Eighth Grade Algebra
American education has long been a fashion industry, usually with deplorable results. A currently surging notion is that of making algebra mandatory for all eighth grade students. A few good articles on the subject can be found here, here, here and here.
Algebra is a critical gateway to all of higher mathematics and therefore to science, technical skills, engineering, economics and business. The essence of algebra is abstraction, the manipulation of symbols in place of numbers (we are talking elementary algebra here). In the age of the calculator, this ability is far more useful and general than the merely calculational skills of elementary arithmetic.
Those arithmetic skills are not quite superfluous though. The algorithms learned there serve as models for their algebraic counterparts. Few can understand the abstract without being able to understand more concrete counterparts first.
The objection to eighth grade algebra is that a lot of students enter eighth grade without mastering the seventh, sixth, or even second grade skills of ordinary arithmetic. How can you follow the derivation of the roots of a quadratic equation if you can't compute with fractions and don't know what a square root is? It is pretty natural to doubt that students so unprepared can benefit from algebra.

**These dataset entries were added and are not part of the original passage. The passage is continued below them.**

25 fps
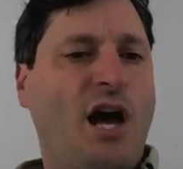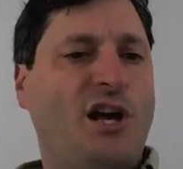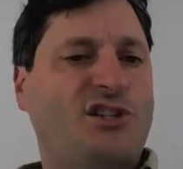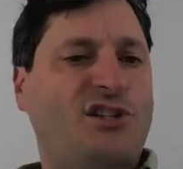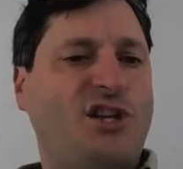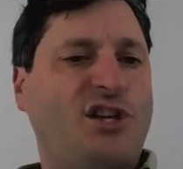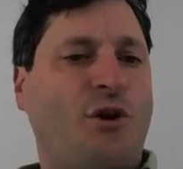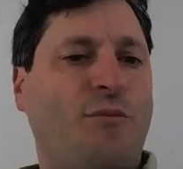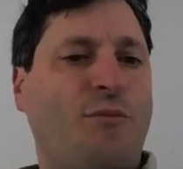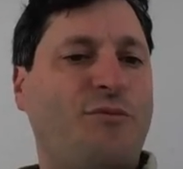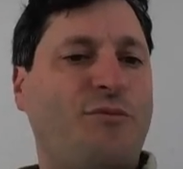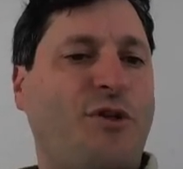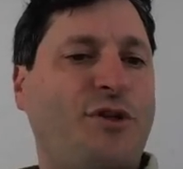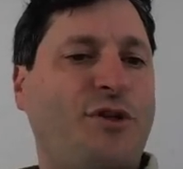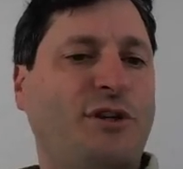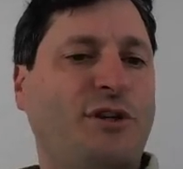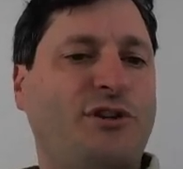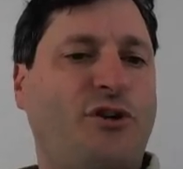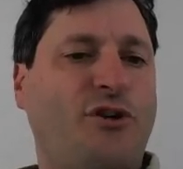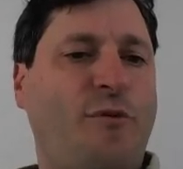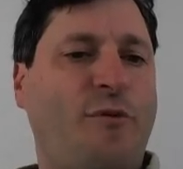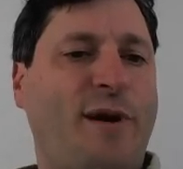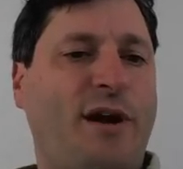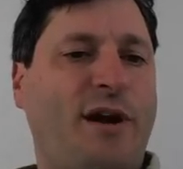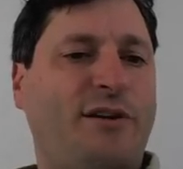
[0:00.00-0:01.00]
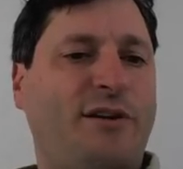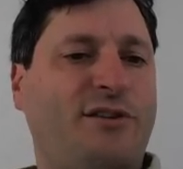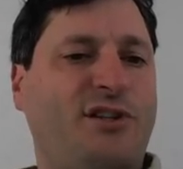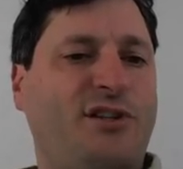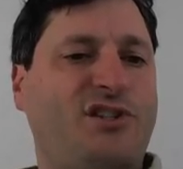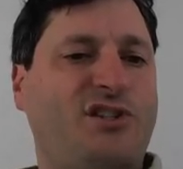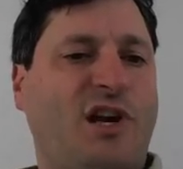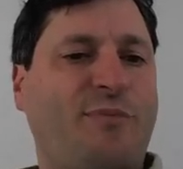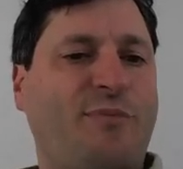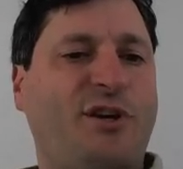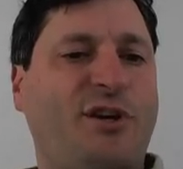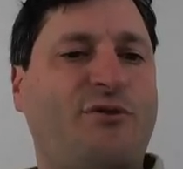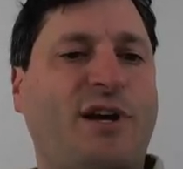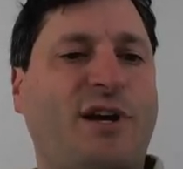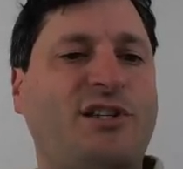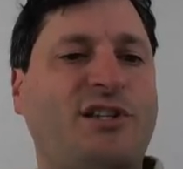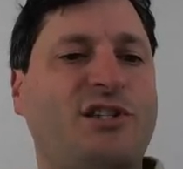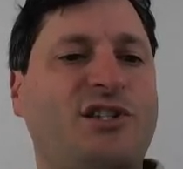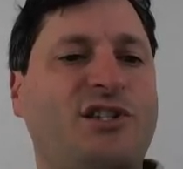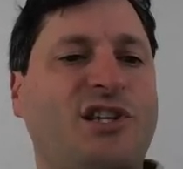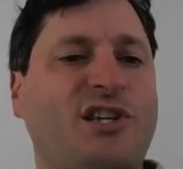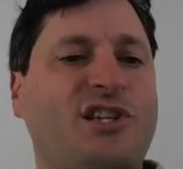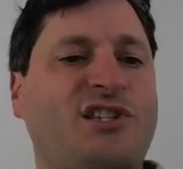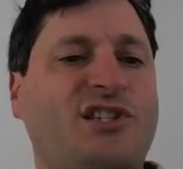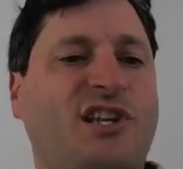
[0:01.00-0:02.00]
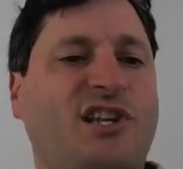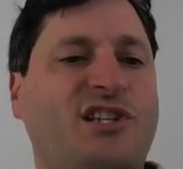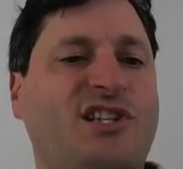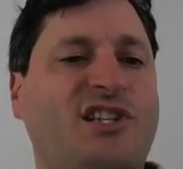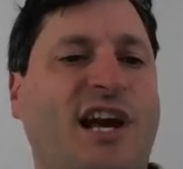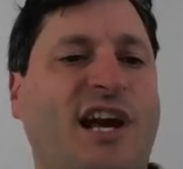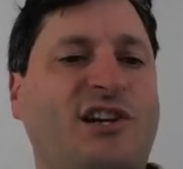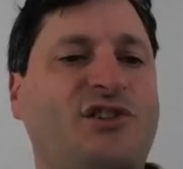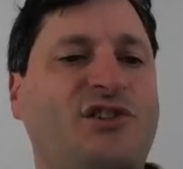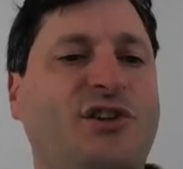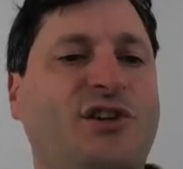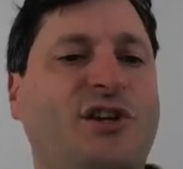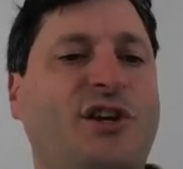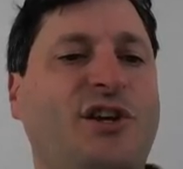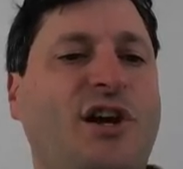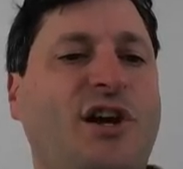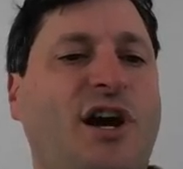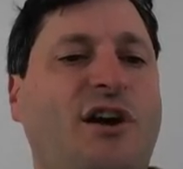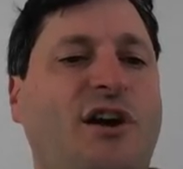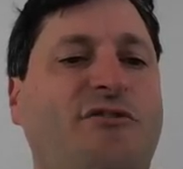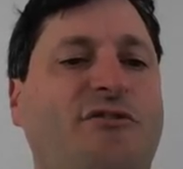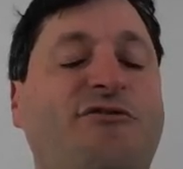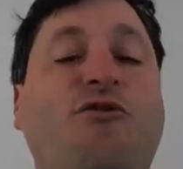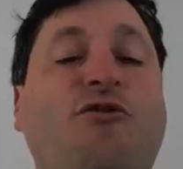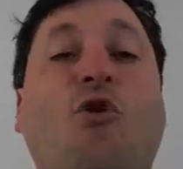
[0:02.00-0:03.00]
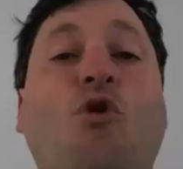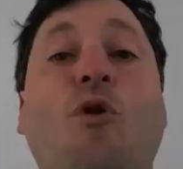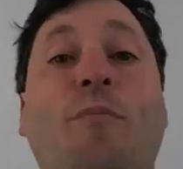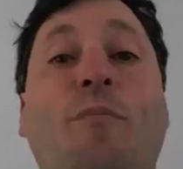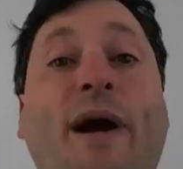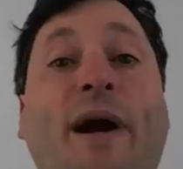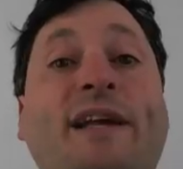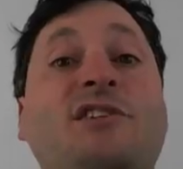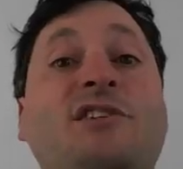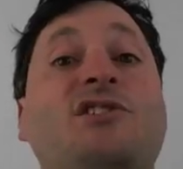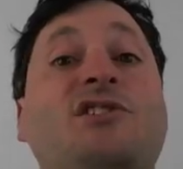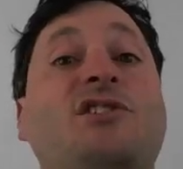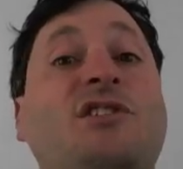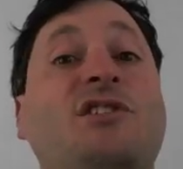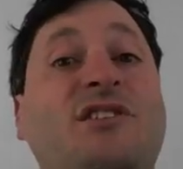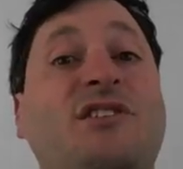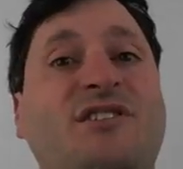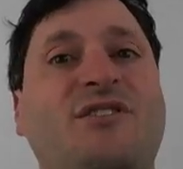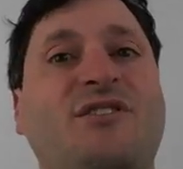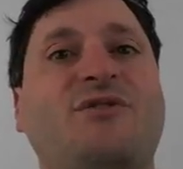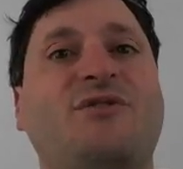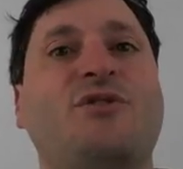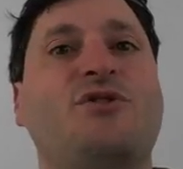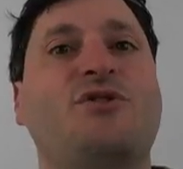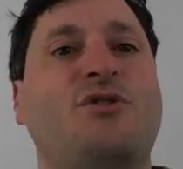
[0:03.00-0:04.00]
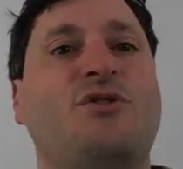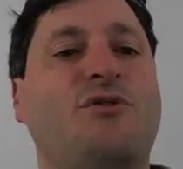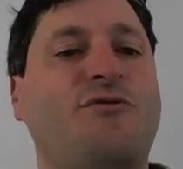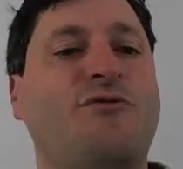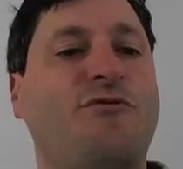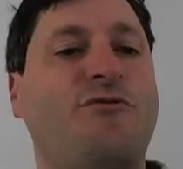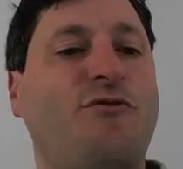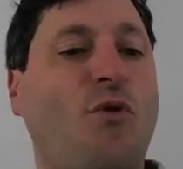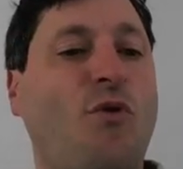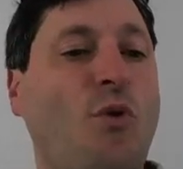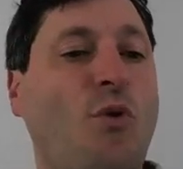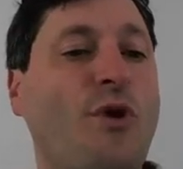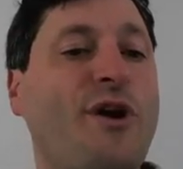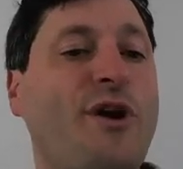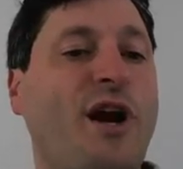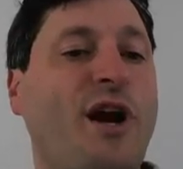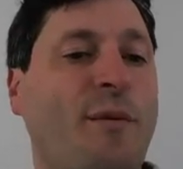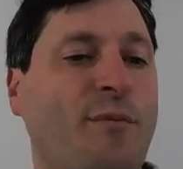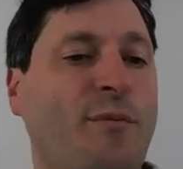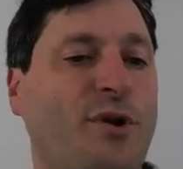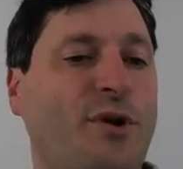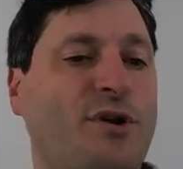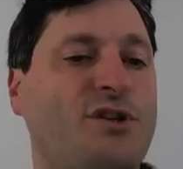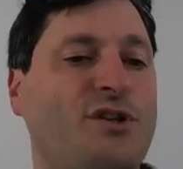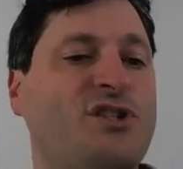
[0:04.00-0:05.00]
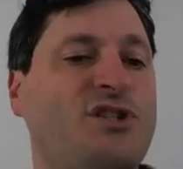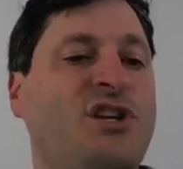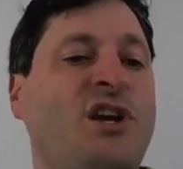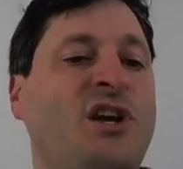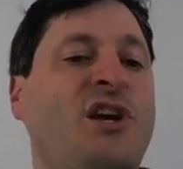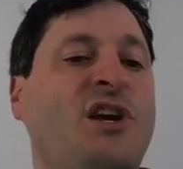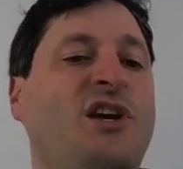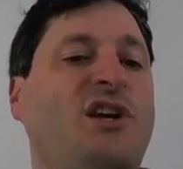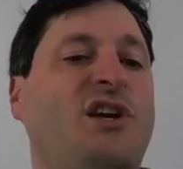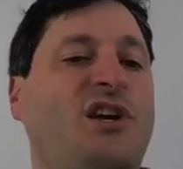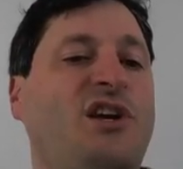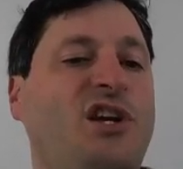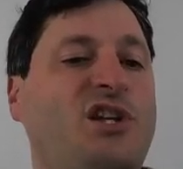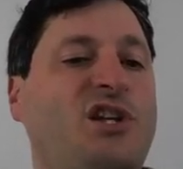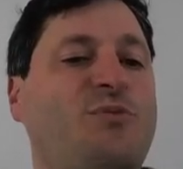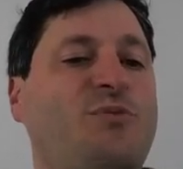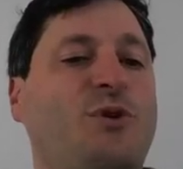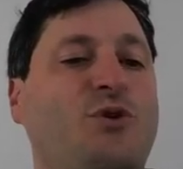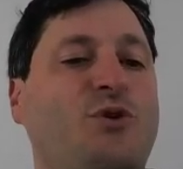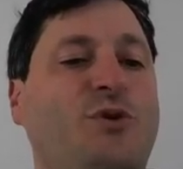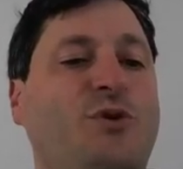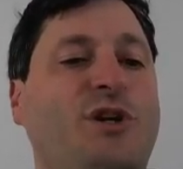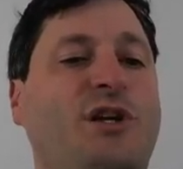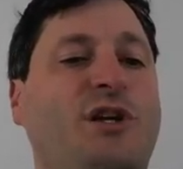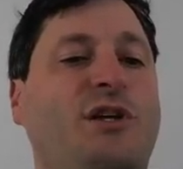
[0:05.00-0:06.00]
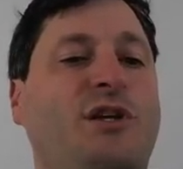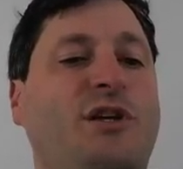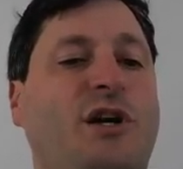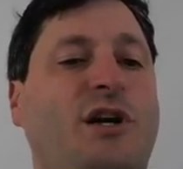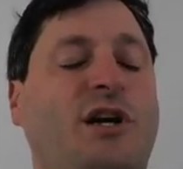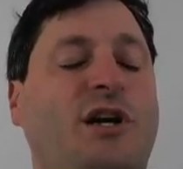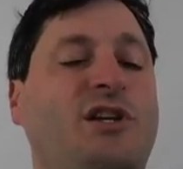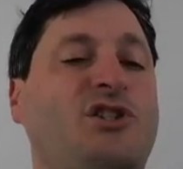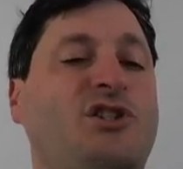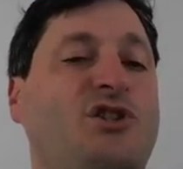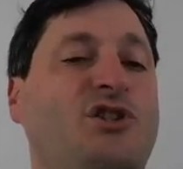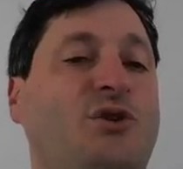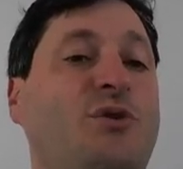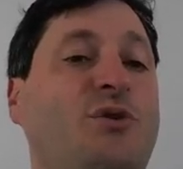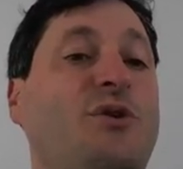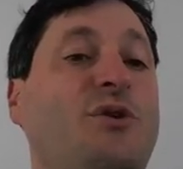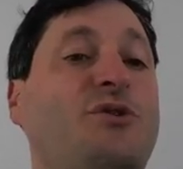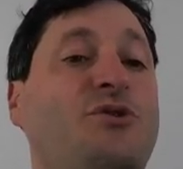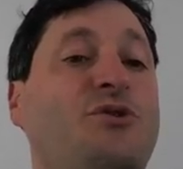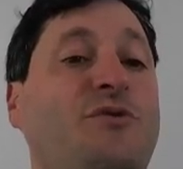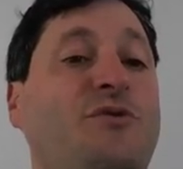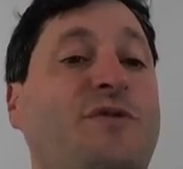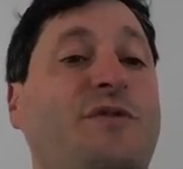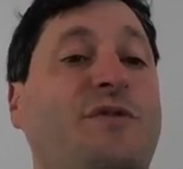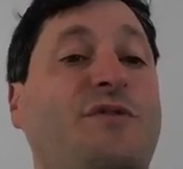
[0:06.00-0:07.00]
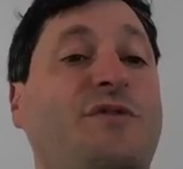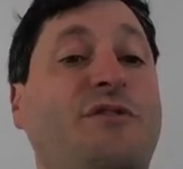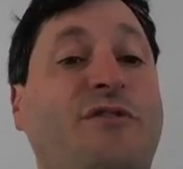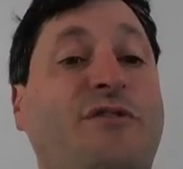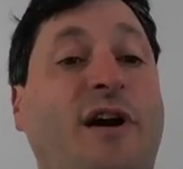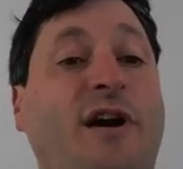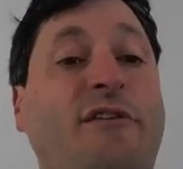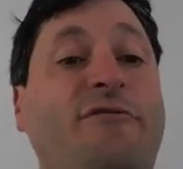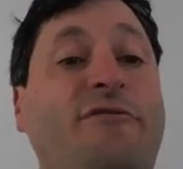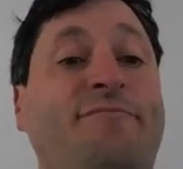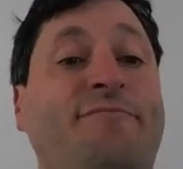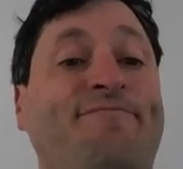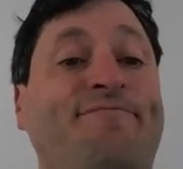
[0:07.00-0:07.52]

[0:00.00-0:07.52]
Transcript: So the thing to know about these IP addresses is that it's actually 4 bytes. Those are 4 numbers, each between 0 and 255.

The notion that all students can benefit from algebra is hard to doubt. But eighth grade algebra is one of those Procrustean ideas that, like no child left behind, will do as much or more harm than good. Some students are quite ready for algebra in sixth grade or earlier. Many others, unfortunately, never will be. Rather than throw sloganized non-solutions at students, we need to deal with the reasons they aren't learning the more elementary skills.
Some of those reasons are largely beyond the scope of the school. Some students are not bright. It's hard to focus on school when mom is in prison and dad is a crack whore. Other reasons are squarely the fault of the schools, and in particular I'm thinking of the last bad idea but one in math education, often called "math investigations." The key notion here is to forget about learning math facts like the multiplication tables and algorithms, and let students discover their own ways of soving problems.
American education has a long standing aversion to memorization in any form, and math is one of the places hardest hit by this particular error. The idea that "rote memorization" is bad is derived from the notion that memorization is not an acceptable substitute for understanding. Well, actually, sometimes it is. Every job requires a certain amount of memorization, and some jobs, like physician and lawyer, require a very great deal. Even more importantly, memory is an essential substrate for understanding. It can be pretty hard to make sense of history if you can't remember which of two interlinked events happened first. Memory is perhaps the most developed and fundamental of human intellectual qualities, and ignoring it is absurd. Behind every great folly there is a germ of truth, of course. Ignoring understanding and only relying on memorization is equally misguided.
From time to time I have worked with elementary school children on math or science. In many cases they are interested in the kinds of mathematical ideas I present (like how to calculate pi), but have trouble following because they don't know elementary addition or multiplication facts (like 7 + 9 or 4 x 5).
Math is the most sequential and hierarchical of disciplines. If you don't know addition, subtraction and multiplication are incomprehensible. If you don't know multiplication and division, you can't understand fractions, factors and factorization, primes, powers, or roots. Once you know those things, you are ready for algebra.